If anything, that makes a point of how much DM sucked. I liked their other movies, as bad as they were, but DM even pissed me off.


----------



## MartialHorror (Jul 13, 2010)

Uh oh guys, this comes out the same day as Piranha 3D........Hmmm, a spoof that will most likely suck, or a campy horror film with a good cast that is directed by Alexandre Aja(one of the pioneers of horror films)........No competition for me.


----------



## Roy (Jul 13, 2010)

> Vampires Sucks



So does this movie.


----------



## Bilaal (Jul 13, 2010)

> Vampires Sucks



my what a clever pun


----------



## Sorairo Warai (Jul 13, 2010)

I think I'll go see that. ^-^


----------



## Chee (Jul 13, 2010)

Roy said:


> So does this movie.



It's just like Disaster Movie, with its ironic title.


----------



## Tomasu H. (Jul 13, 2010)

The trailer made the Twilight movies look oscar worthy.  How are they allowed to keep movies?  And who sees them and likes them?!


----------



## C_Akutabi (Jul 13, 2010)

I hate Twilight like most here but my hatred for Jason Friedberg and Aaron Seltzer surpasses it.



Bluebeard said:


> Okay, seriously... Avatar, Wonderland... Those aren't even about vampires!

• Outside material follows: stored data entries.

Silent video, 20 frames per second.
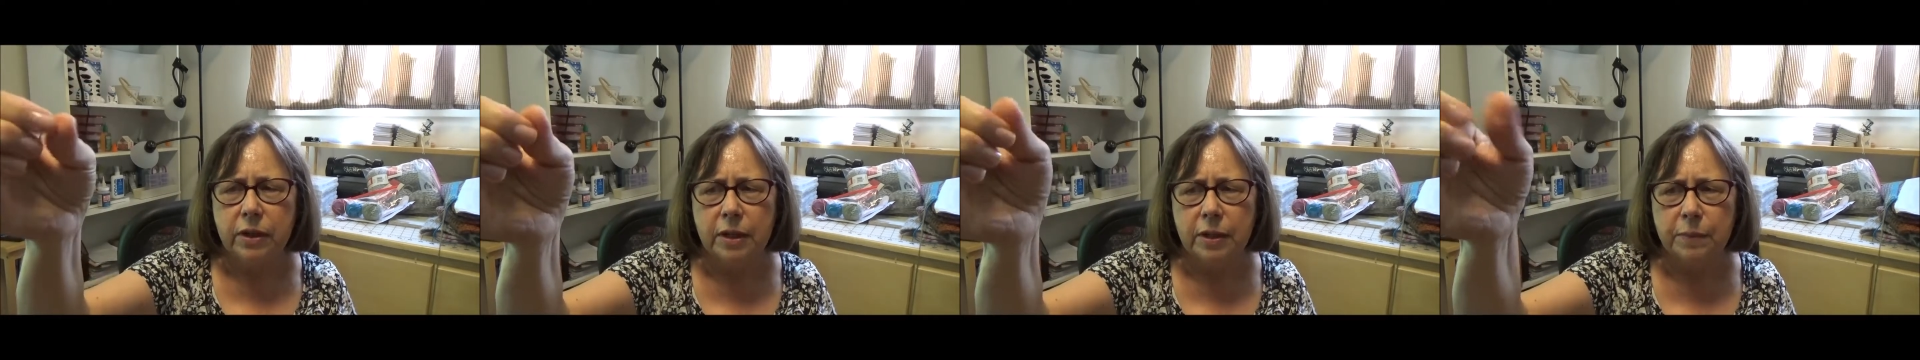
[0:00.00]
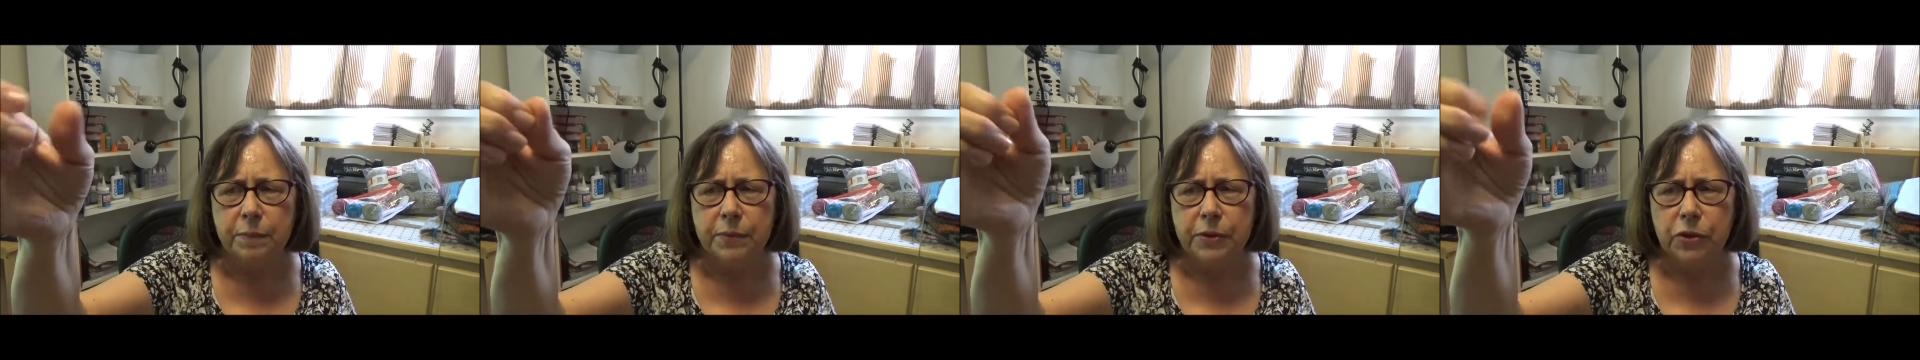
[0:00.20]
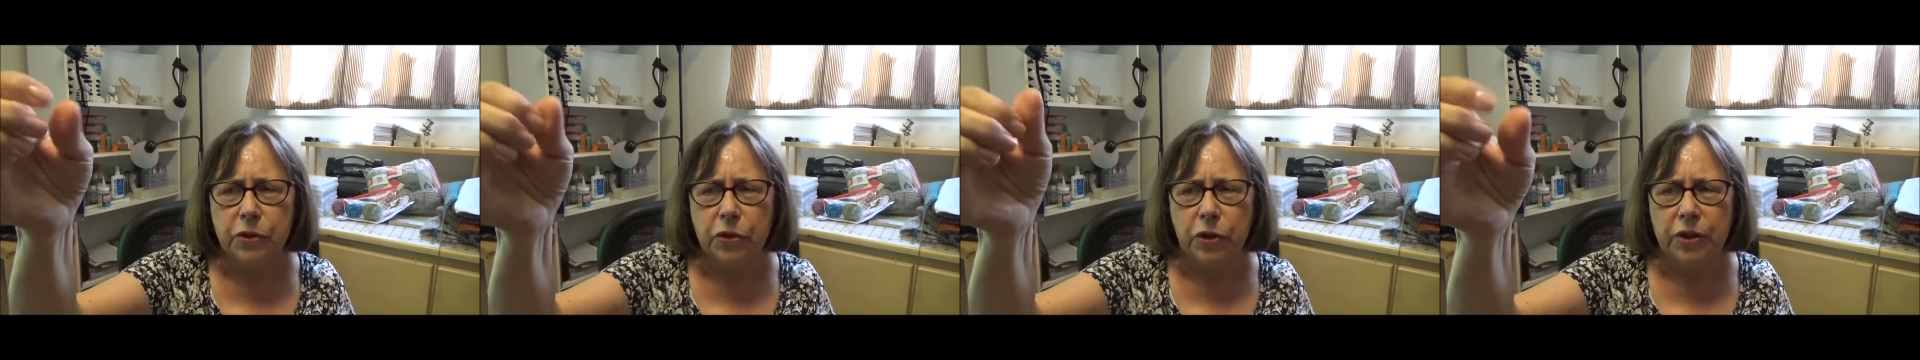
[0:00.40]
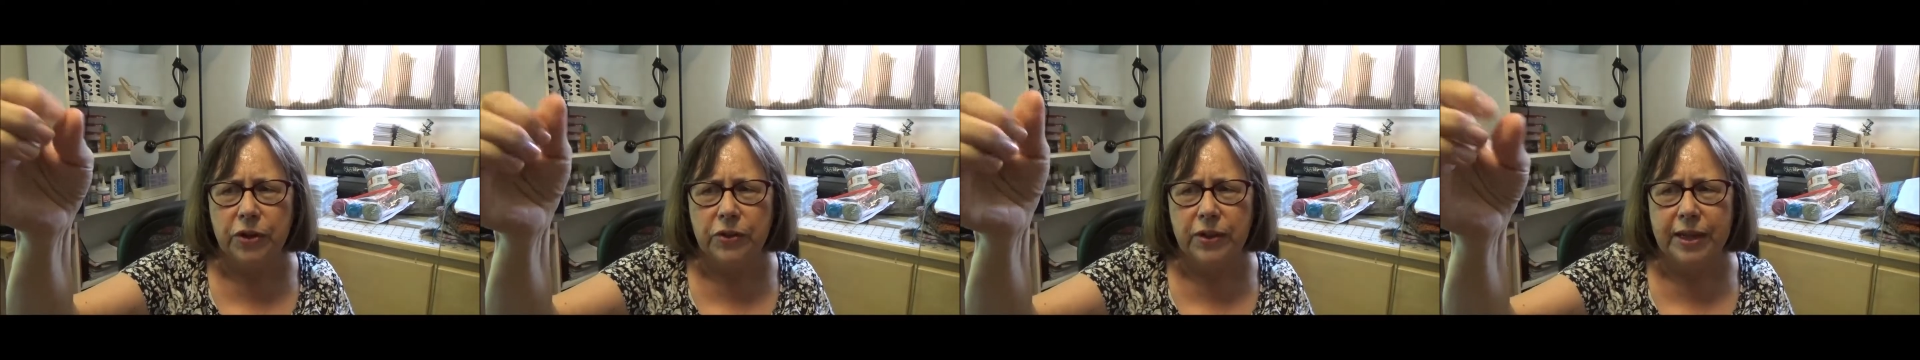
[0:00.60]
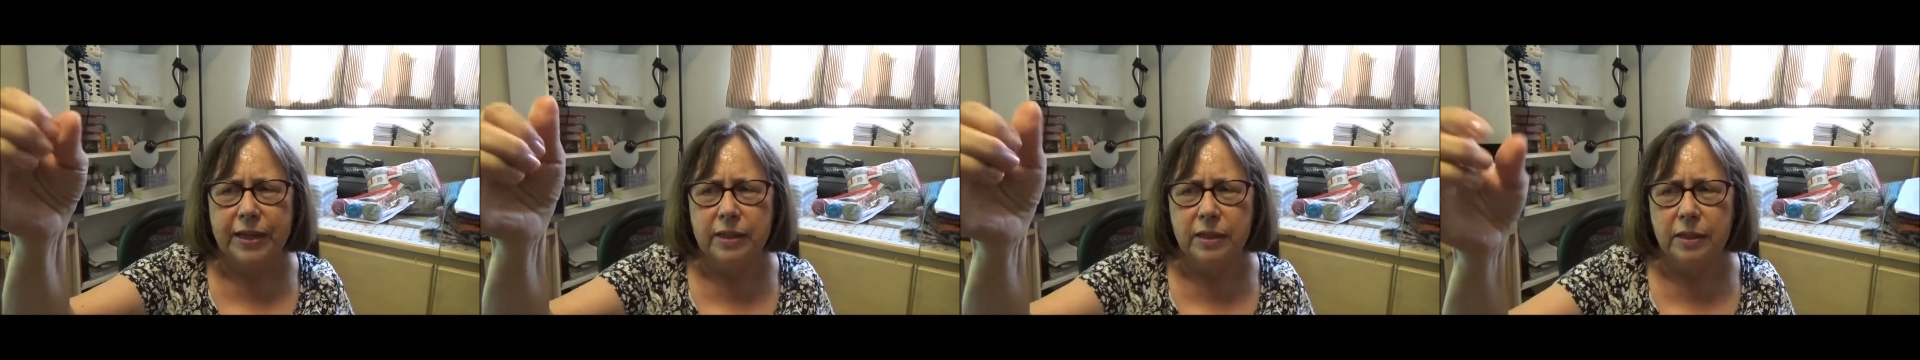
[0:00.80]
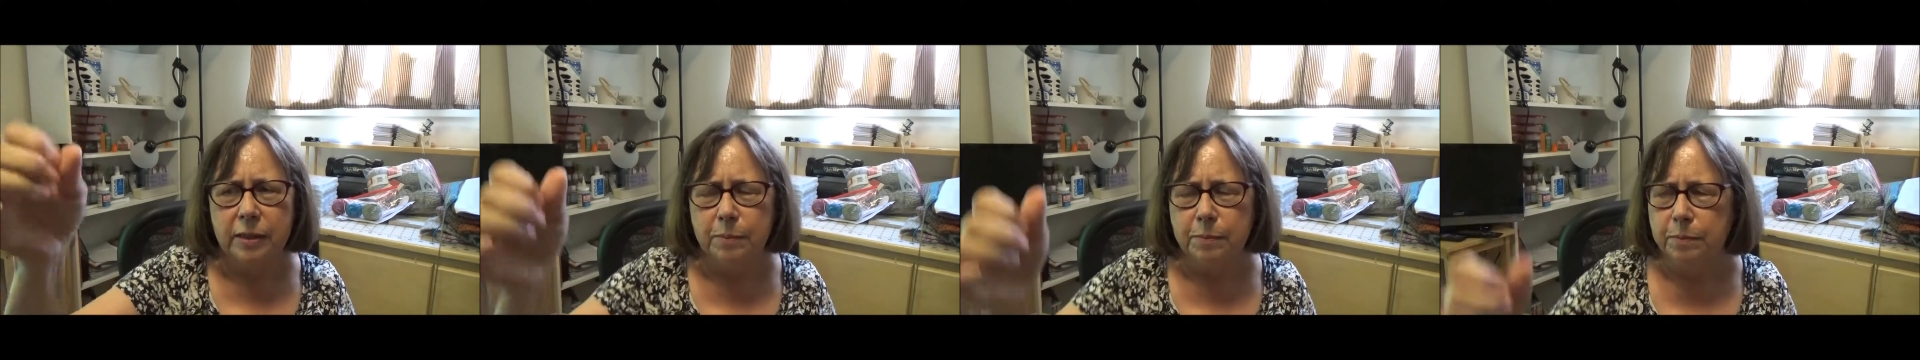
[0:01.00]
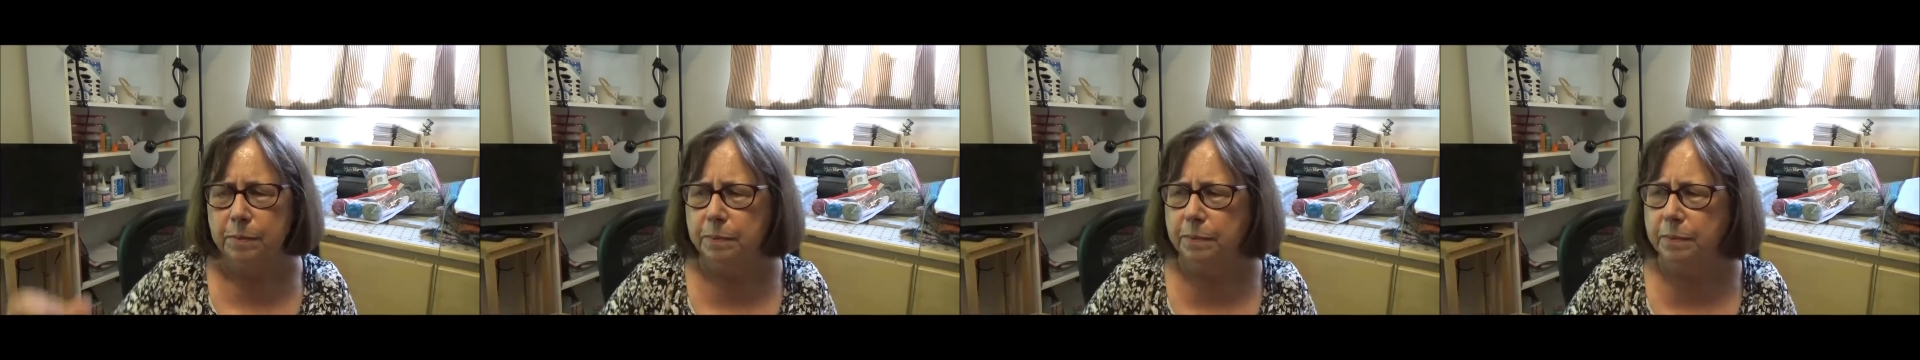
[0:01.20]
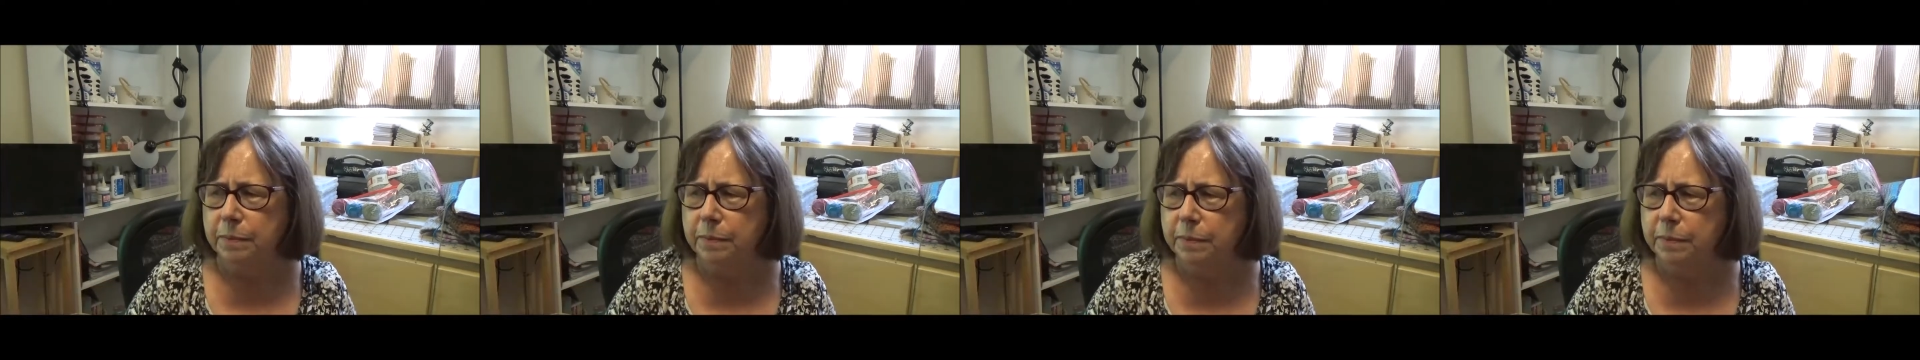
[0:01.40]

um, sort of like um,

The title is "often" the thing they'll reference the most but they reference anything half-popular. Hell Disaster Movie was referencing the freaking trailers of various movies.


----------



## Vanthebaron (Jul 14, 2010)

Looks mind numbingly retarded


----------



## Shoddragon (Jul 14, 2010)

I'll probably like it the same way I liked movies such as meet the spartans:  I will actually laugh at how horrible the movie is.


----------



## Divi (Jul 14, 2010)

Actually, I found the parody of Twilight to be spot on. Even Kristen Stewart's mediocre acting ability was mastered by Becca. 

I actually laughed at this movie, which is saying a lot. It has some really great parts, and it's definitely not just the trailer.

But ya know, to each their own.


----------



## Narcissus (Jul 15, 2010)

Even the Scary Movie spoofs made fun of other movies than just their center ones (the first one's main parody was scream, but they made fun of The Matrix, for example).



MartialHorror said:


> Piranha 3D........



Wait... please don't tell me this is a remake of the original Piranha...


----------



## MartialHorror (Jul 22, 2010)

Just rewatched the title and when the bad vampire attacks Edward, Edward calmly raises a bat as the bad vampire runs right into his swing.

Didnt they do that EXACT same joke in "Scary Movie 2"? Arent these guys some of the writers from SM2? Are they literally reusing their jokes.


----------



## Mara (Jul 22, 2010)

They could have done a better job at making fun of Twatlight. I mean, it's kind of the first Twilight parody that's actually been made into a movie, and they failed at it. They should have just made that trailer into another random YouTube video and called it quits there. Would have liked it so much better.


----------



## Odoriko (Aug 10, 2010)

​


----------



## MindlessSelfIndulgence (Aug 13, 2010)

I'm going to see it, but it's a spoof movie so it'll probably be a piece of shit.


----------



## Madai (Aug 13, 2010)

> it'll probably be a piece of shit



In this case, it's a certainty.  The "directors" are Friedberg & Seltzer, and they are a scourge upon the land!  Everything they direct is shit.  

In fact I daresay they are the only thing worse than Shyamalan.


----------



## SurgeV1? (Aug 14, 2010)

I watched it already. It's actually not TOO bad. Really holds up compared to the other shitty recent spoof movies.

"Who's that?"

"Oh, that's Mike, Ronnie, DJ Pauly D.."

"No, not the douchebags from Jersey Shore..HIM!"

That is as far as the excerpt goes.